### Problem details
Begin the copy at the line containing "[00:13:32.90]" in the data below and end it at the line containing "[00:13:39.45]", keeping each line exact and leaving out pictures.

Data entries:
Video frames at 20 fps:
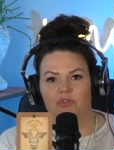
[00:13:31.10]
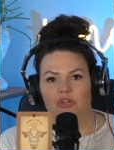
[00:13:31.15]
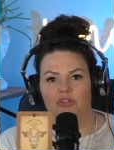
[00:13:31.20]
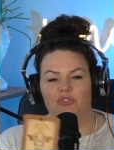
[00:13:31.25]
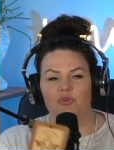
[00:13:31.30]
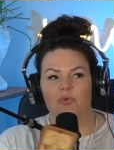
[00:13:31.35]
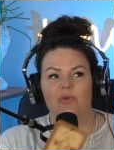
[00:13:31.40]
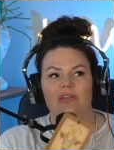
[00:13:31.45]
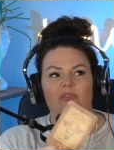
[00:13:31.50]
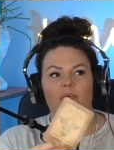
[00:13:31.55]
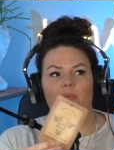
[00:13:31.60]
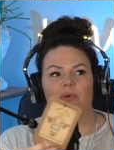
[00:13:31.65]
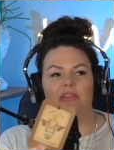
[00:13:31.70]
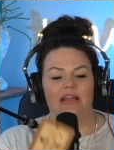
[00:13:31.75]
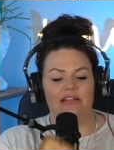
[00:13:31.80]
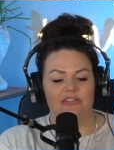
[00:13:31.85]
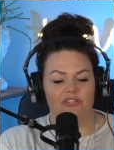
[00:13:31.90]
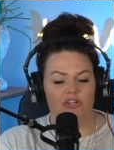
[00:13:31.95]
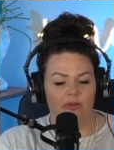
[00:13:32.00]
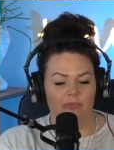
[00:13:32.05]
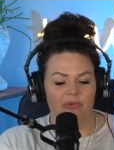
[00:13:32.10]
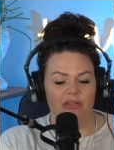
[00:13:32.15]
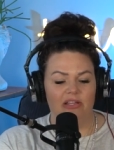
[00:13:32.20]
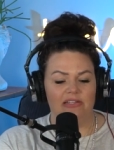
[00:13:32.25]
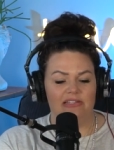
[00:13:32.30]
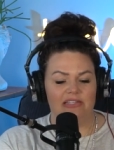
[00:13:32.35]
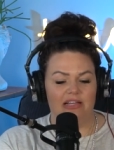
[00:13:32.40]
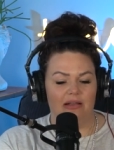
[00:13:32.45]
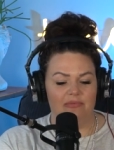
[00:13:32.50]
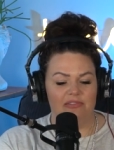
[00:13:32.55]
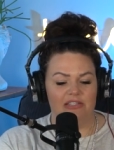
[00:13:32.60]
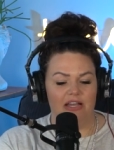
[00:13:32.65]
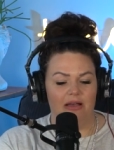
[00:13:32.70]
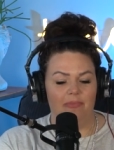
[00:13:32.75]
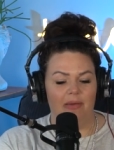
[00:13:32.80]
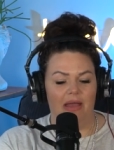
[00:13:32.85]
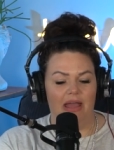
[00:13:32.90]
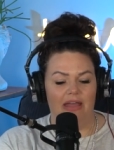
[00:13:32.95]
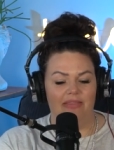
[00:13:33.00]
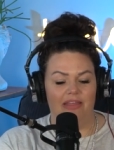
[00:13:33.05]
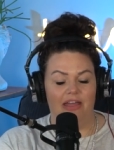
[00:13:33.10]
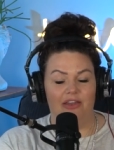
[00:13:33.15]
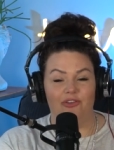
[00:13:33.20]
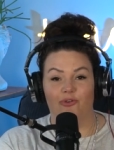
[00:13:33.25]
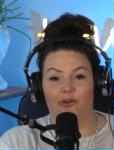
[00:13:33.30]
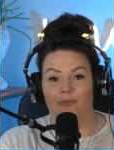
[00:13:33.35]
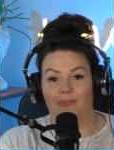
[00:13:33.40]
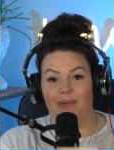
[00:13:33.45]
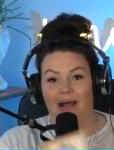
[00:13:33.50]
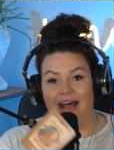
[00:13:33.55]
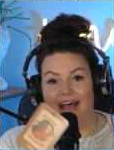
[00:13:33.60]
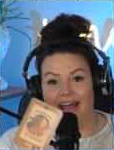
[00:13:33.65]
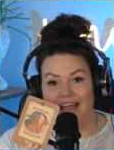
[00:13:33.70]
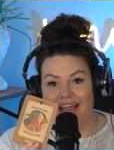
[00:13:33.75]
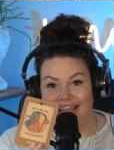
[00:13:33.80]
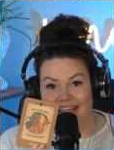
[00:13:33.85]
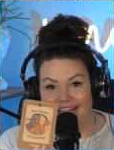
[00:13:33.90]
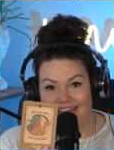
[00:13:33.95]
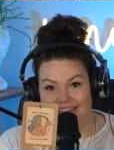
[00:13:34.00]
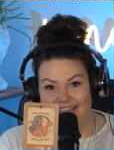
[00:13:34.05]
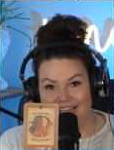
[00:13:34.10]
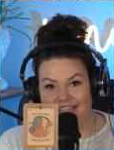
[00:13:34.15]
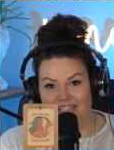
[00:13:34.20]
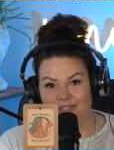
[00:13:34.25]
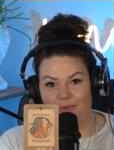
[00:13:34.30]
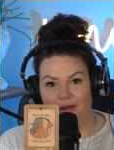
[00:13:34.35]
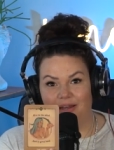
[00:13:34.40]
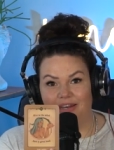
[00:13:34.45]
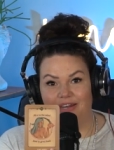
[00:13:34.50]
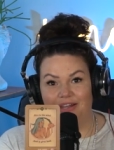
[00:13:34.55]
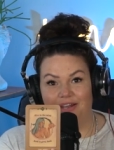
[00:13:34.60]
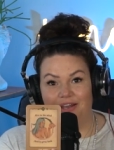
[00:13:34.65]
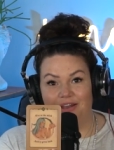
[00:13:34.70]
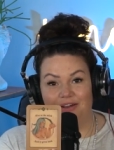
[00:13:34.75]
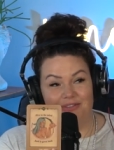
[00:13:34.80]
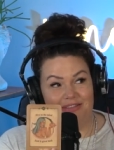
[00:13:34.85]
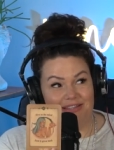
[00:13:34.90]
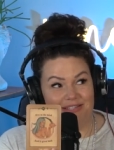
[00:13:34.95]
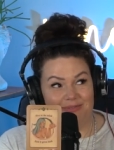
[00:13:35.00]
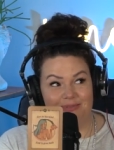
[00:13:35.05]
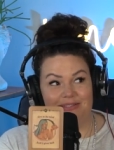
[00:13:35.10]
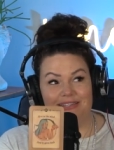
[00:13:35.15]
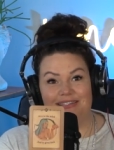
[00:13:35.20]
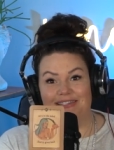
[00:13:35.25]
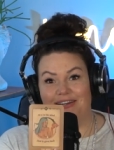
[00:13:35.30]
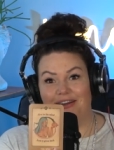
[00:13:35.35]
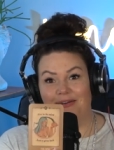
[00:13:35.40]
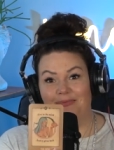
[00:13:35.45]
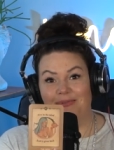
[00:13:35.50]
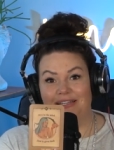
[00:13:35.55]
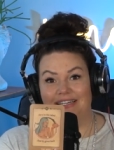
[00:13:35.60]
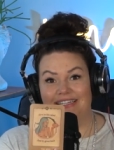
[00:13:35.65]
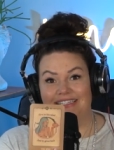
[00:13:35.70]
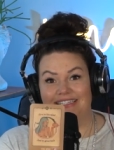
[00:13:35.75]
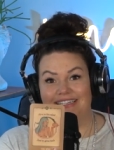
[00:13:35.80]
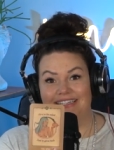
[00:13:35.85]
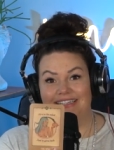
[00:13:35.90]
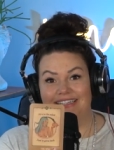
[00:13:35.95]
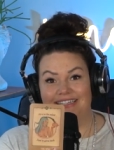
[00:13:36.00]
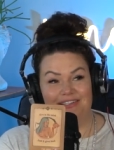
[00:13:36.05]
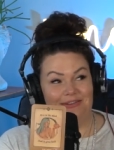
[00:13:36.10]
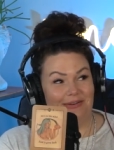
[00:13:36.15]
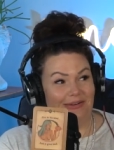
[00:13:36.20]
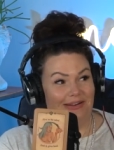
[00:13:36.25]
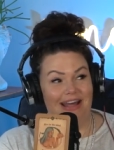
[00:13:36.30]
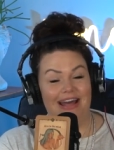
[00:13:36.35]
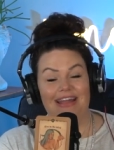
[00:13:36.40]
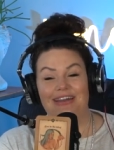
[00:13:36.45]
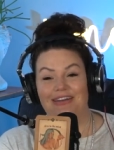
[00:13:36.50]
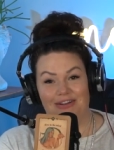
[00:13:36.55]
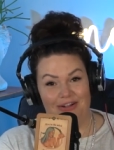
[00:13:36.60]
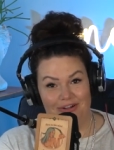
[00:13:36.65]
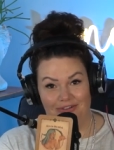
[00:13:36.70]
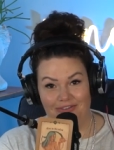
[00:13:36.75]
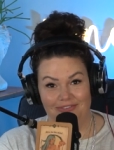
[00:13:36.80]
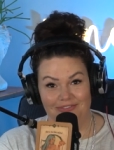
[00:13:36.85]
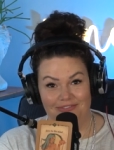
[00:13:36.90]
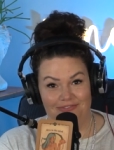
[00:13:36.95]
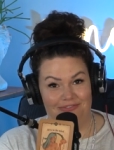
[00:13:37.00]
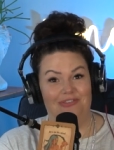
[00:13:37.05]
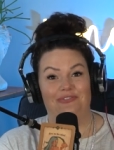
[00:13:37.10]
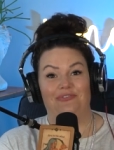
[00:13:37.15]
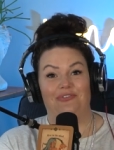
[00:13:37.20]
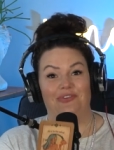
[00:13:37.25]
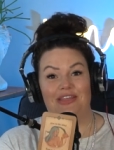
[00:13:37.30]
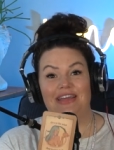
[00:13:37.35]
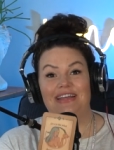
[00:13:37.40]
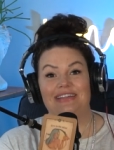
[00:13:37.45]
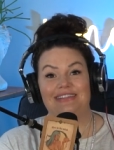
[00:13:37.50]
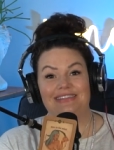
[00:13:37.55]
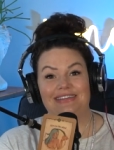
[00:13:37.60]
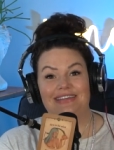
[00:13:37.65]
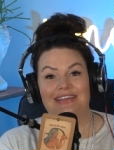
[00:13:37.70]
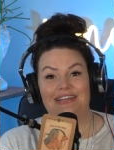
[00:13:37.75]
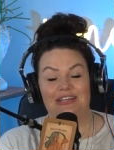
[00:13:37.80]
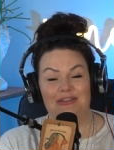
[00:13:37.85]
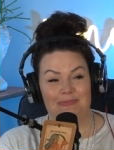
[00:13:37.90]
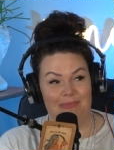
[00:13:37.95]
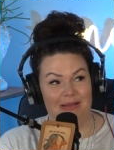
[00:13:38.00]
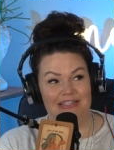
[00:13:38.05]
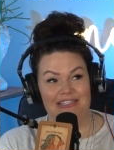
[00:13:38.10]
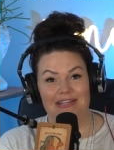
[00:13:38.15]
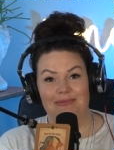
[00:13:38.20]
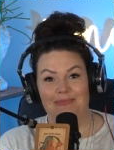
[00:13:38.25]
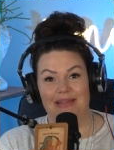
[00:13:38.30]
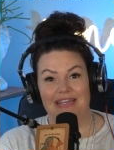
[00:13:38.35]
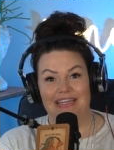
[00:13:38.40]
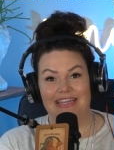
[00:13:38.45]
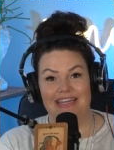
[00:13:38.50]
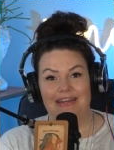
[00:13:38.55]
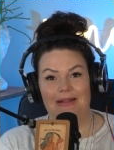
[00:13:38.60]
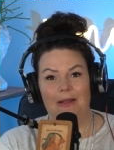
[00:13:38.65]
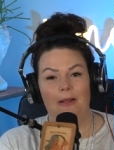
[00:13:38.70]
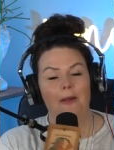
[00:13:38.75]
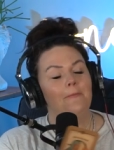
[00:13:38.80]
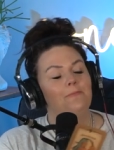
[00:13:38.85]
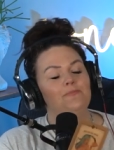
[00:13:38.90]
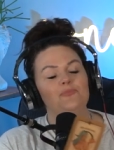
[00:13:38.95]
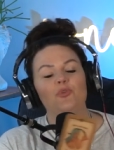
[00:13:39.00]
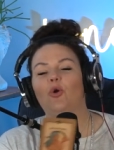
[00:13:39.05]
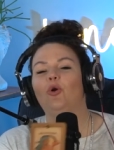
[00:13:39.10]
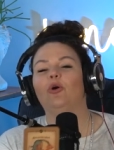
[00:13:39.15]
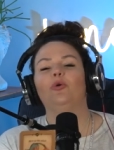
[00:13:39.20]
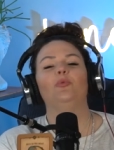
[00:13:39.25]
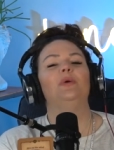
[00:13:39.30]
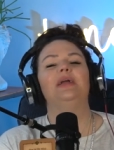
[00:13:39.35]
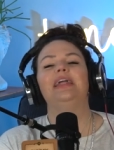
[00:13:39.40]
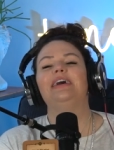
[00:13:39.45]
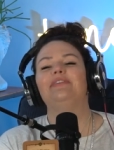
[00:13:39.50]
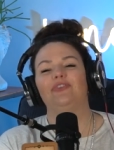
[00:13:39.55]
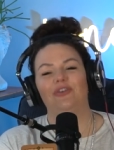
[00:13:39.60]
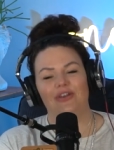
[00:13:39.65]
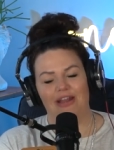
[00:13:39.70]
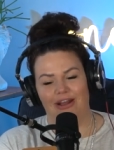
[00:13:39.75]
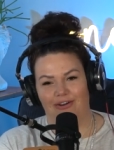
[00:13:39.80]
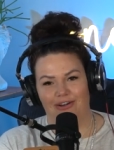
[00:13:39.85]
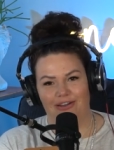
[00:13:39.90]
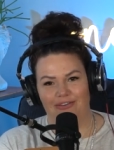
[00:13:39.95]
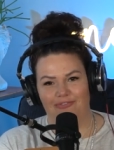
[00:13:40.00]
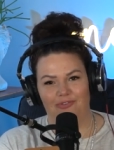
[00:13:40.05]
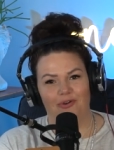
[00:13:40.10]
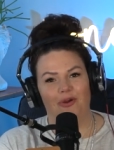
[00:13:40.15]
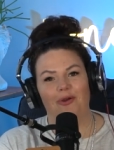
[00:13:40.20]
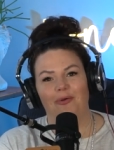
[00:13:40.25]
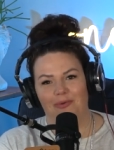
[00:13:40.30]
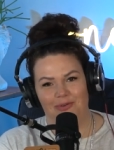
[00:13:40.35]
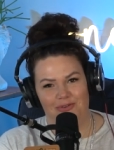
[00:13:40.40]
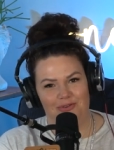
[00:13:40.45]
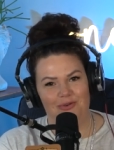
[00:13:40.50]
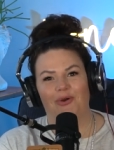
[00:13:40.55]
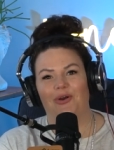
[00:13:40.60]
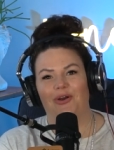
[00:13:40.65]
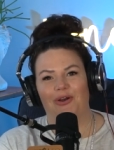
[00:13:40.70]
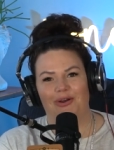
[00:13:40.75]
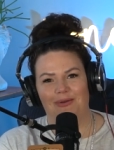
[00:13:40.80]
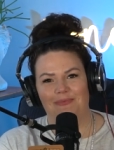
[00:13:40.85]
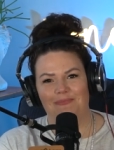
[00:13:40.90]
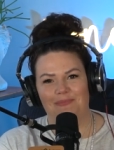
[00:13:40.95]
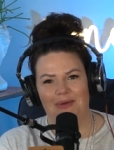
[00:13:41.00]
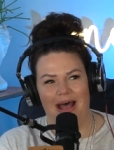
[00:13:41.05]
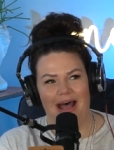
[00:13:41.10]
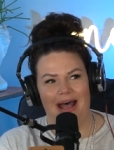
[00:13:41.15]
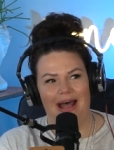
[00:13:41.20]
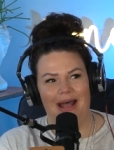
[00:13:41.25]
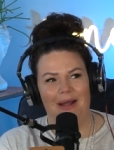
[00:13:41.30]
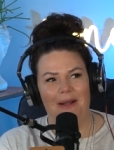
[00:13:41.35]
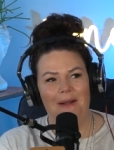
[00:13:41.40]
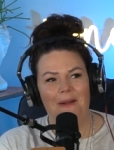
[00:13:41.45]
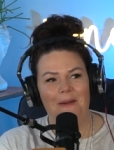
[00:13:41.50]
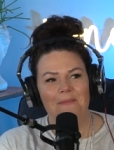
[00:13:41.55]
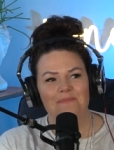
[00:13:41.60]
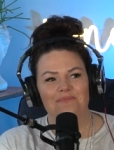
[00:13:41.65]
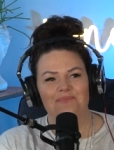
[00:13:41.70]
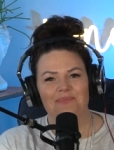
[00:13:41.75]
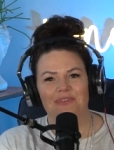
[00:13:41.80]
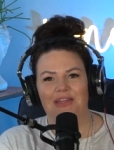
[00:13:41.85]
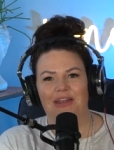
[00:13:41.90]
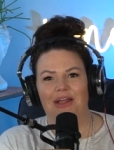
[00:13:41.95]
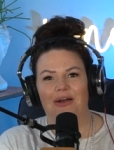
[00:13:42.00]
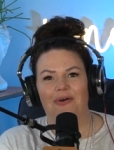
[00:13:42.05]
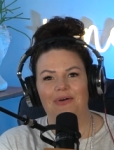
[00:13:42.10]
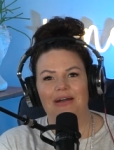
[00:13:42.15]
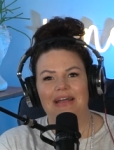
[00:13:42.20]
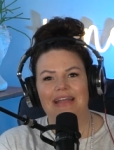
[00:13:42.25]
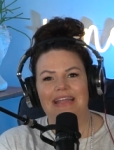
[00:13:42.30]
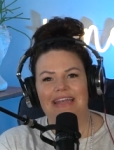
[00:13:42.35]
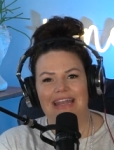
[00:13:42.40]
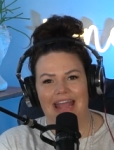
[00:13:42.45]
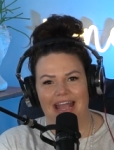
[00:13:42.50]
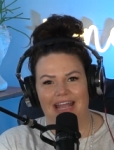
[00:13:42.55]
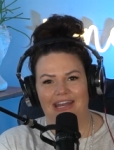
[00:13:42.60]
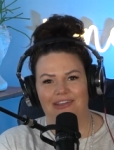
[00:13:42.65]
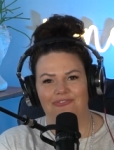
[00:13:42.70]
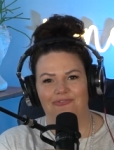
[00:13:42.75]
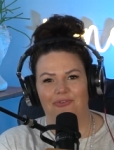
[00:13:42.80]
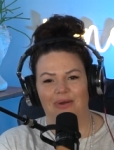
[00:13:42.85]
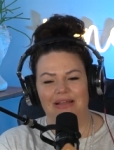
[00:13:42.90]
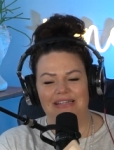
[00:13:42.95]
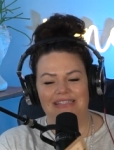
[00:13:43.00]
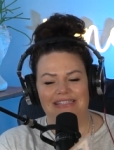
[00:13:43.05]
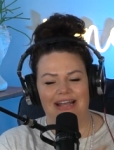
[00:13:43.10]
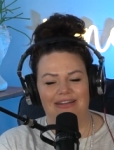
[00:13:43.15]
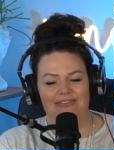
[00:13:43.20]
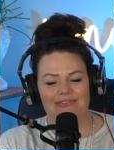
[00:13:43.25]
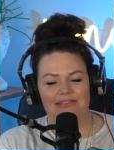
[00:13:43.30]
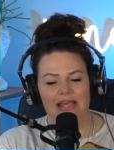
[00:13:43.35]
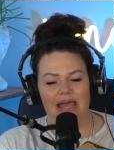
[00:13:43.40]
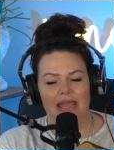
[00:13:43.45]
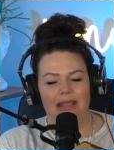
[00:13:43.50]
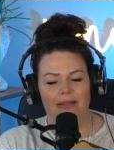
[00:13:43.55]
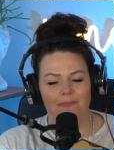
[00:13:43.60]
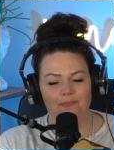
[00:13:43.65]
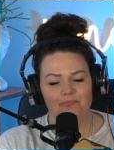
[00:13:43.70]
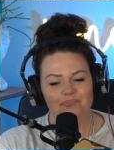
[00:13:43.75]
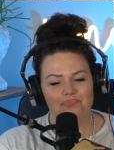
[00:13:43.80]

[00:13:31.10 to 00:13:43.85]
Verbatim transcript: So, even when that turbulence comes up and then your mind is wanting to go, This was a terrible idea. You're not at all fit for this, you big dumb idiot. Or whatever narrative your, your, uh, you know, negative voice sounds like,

--

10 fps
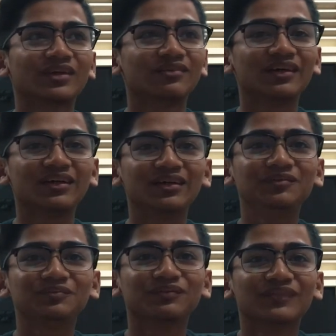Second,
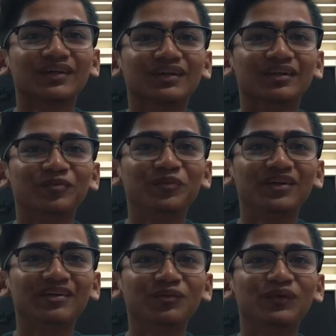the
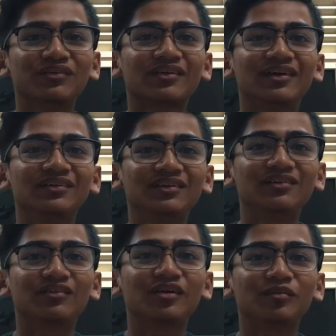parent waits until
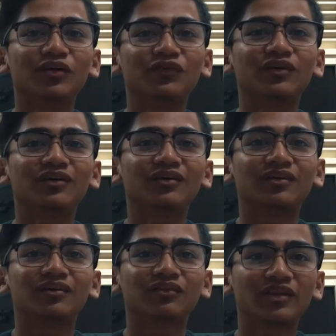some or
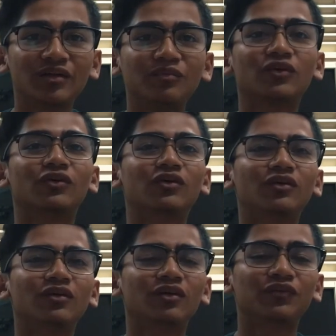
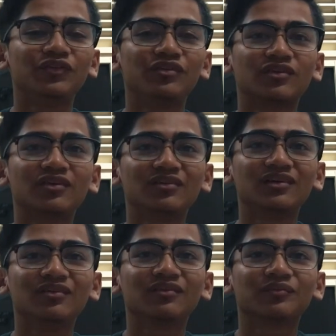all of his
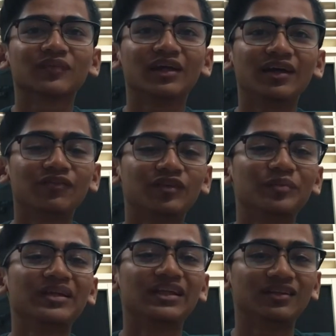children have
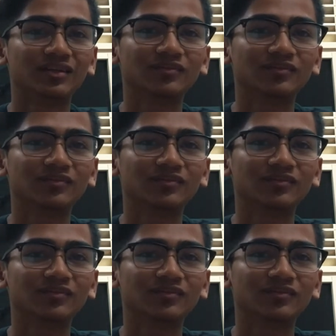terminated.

* * *

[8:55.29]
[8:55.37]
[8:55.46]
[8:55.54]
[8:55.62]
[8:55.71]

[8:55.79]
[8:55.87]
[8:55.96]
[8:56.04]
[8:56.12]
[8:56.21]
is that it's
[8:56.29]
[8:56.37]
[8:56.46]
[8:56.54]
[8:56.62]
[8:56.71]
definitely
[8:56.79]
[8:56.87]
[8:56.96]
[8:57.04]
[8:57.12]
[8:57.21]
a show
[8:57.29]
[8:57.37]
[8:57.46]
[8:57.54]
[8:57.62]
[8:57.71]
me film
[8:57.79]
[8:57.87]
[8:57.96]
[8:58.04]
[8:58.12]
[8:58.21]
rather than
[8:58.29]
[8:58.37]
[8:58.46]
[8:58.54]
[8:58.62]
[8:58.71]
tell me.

### Answer for the task
[00:13:32.90]
[00:13:32.95]
[00:13:33.00]
[00:13:33.05]
[00:13:33.10]
[00:13:33.15]
[00:13:33.20]
[00:13:33.25]
[00:13:33.30]
[00:13:33.35]
[00:13:33.40]
[00:13:33.45]
[00:13:33.50]
[00:13:33.55]
[00:13:33.60]
[00:13:33.65]
[00:13:33.70]
[00:13:33.75]
[00:13:33.80]
[00:13:33.85]
[00:13:33.90]
[00:13:33.95]
[00:13:34.00]
[00:13:34.05]
[00:13:34.10]
[00:13:34.15]
[00:13:34.20]
[00:13:34.25]
[00:13:34.30]
[00:13:34.35]
[00:13:34.40]
[00:13:34.45]
[00:13:34.50]
[00:13:34.55]
[00:13:34.60]
[00:13:34.65]
[00:13:34.70]
[00:13:34.75]
[00:13:34.80]
[00:13:34.85]
[00:13:34.90]
[00:13:34.95]
[00:13:35.00]
[00:13:35.05]
[00:13:35.10]
[00:13:35.15]
[00:13:35.20]
[00:13:35.25]
[00:13:35.30]
[00:13:35.35]
[00:13:35.40]
[00:13:35.45]
[00:13:35.50]
[00:13:35.55]
[00:13:35.60]
[00:13:35.65]
[00:13:35.70]
[00:13:35.75]
[00:13:35.80]
[00:13:35.85]
[00:13:35.90]
[00:13:35.95]
[00:13:36.00]
[00:13:36.05]
[00:13:36.10]
[00:13:36.15]
[00:13:36.20]
[00:13:36.25]
[00:13:36.30]
[00:13:36.35]
[00:13:36.40]
[00:13:36.45]
[00:13:36.50]
[00:13:36.55]
[00:13:36.60]
[00:13:36.65]
[00:13:36.70]
[00:13:36.75]
[00:13:36.80]
[00:13:36.85]
[00:13:36.90]
[00:13:36.95]
[00:13:37.00]
[00:13:37.05]
[00:13:37.10]
[00:13:37.15]
[00:13:37.20]
[00:13:37.25]
[00:13:37.30]
[00:13:37.35]
[00:13:37.40]
[00:13:37.45]
[00:13:37.50]
[00:13:37.55]
[00:13:37.60]
[00:13:37.65]
[00:13:37.70]
[00:13:37.75]
[00:13:37.80]
[00:13:37.85]
[00:13:37.90]
[00:13:37.95]
[00:13:38.00]
[00:13:38.05]
[00:13:38.10]
[00:13:38.15]
[00:13:38.20]
[00:13:38.25]
[00:13:38.30]
[00:13:38.35]
[00:13:38.40]
[00:13:38.45]
[00:13:38.50]
[00:13:38.55]
[00:13:38.60]
[00:13:38.65]
[00:13:38.70]
[00:13:38.75]
[00:13:38.80]
[00:13:38.85]
[00:13:38.90]
[00:13:38.95]
[00:13:39.00]
[00:13:39.05]
[00:13:39.10]
[00:13:39.15]
[00:13:39.20]
[00:13:39.25]
[00:13:39.30]
[00:13:39.35]
[00:13:39.40]
[00:13:39.45]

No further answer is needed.